Chacun d’entre nous est personnellement connu et voulu par le Créateur.
Cet épisode de Jésus perdu et retrouvé au Temple comporte un enseignement valable pour tous : la paternité et la maternité humaines trouvent leur origine dans la paternité divine. Les parents ont donné naissance à leur enfant. Il est le fruit de leur amour, l’expression concrète de leur union. Mais ils n’en sont pas les créateurs. L’enfant vient de plus loin qu’eux. Selon la foi chrétienne, tout être humain est individuellement créé par Dieu. Chacun d’entre nous est personnellement connu et voulu par le Créateur. Certes, les processus biologiques de la conception et de la formation progressive de l’embryon qui devient fœtus puis enfant sont aujourd’hui bien connus. Mais nous ne sommes pas seulement des organismes biologiques sophistiqués. Nous avons une profondeur spirituelle qui fait de nous des personnes libres et revêtues d’une dignité intrinsèque.
Les parents sont les collaborateurs du projet divin
L’esprit n’émerge pas de la matière. Il ne résulte pas de la culture (il en est la condition de possibilité). Il est créé par Dieu. C’est le sens de la doctrine catholique de la création immédiate de l’âme spirituelle par Dieu. Dieu n’a pas créé l’humanité dans son ensemble comme une foule indistincte. Non, chacun de nous est le fruit d’un acte personnel de l’Amour créateur. C’est pourquoi, il est juste de voir dans l’enfant qui naît la réalisation d’un « projet divin » qui nous transcende, et pas seulement celle d’un « projet parental » que nous maîtrisons entièrement.

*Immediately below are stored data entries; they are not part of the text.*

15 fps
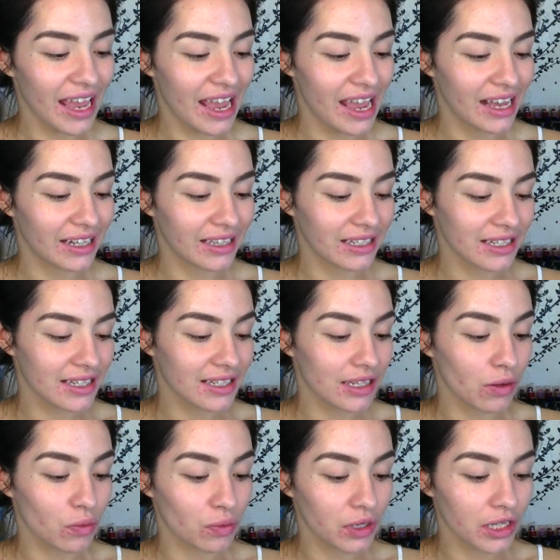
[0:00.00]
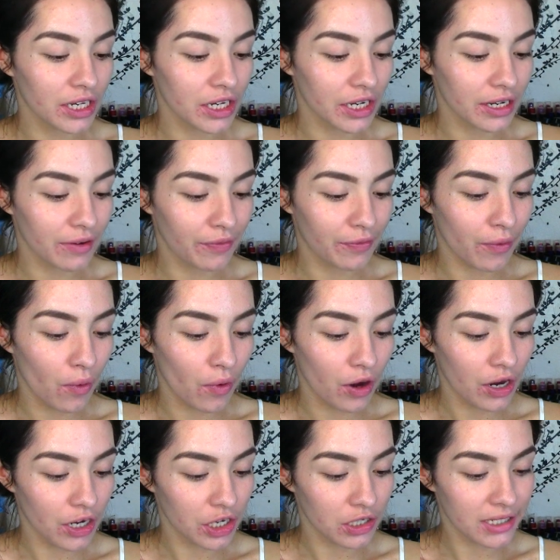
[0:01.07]
and this is really good
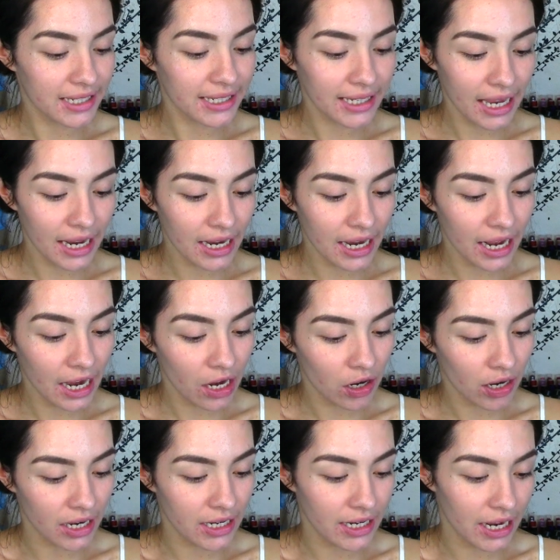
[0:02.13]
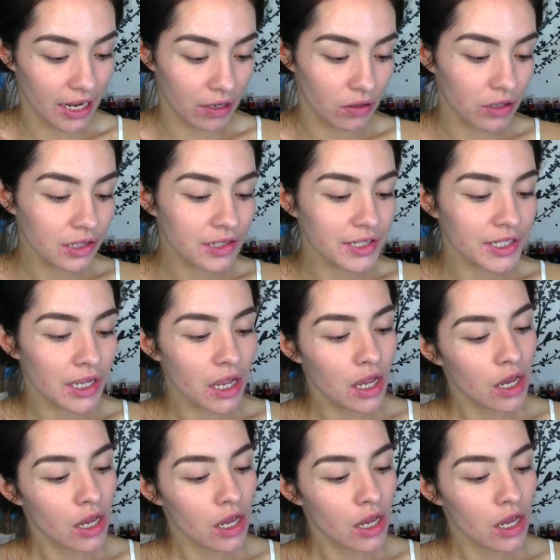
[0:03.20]
for your skin, hair, and nails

Les parents sont les collaborateurs de ce projet divin. Dieu n’utilise pas les parents comme des instruments passifs. Il passe par leur liberté, leur désir et leur choix responsable. Par leur mariage, ils ont reçu la belle mission et la difficile charge du service de la vie. Ce qui ne veut pas dire qu’ils sont au service de tous les désirs de leur enfant, mais qu’ils servent la vie en lui donnant une éducation jusqu’à ce qu’il atteigne l’autonomie de l’âge adulte. La paternité et la maternité humaines sont ensemble le reflet de la paternité divine. Le contexte le plus favorable pour un enfant est de grandir dans le rayonnement de l’amour mutuel de son père et de sa mère, image de l’Amour trinitaire.
Prions pour toutes les familles et pour tous les enfants, spécialement pour les familles en difficulté, pour les parents fatigués qui éprouvent de la peine à élever leurs enfants, pour les familles divisées. Que l’exemple de la Sainte Famille les éclaire. Que la grâce de Dieu, grâce d’amour et de communion, les soutienne. Qu’ils reçoivent en abondance de l’Esprit, les dons de conseil et de force.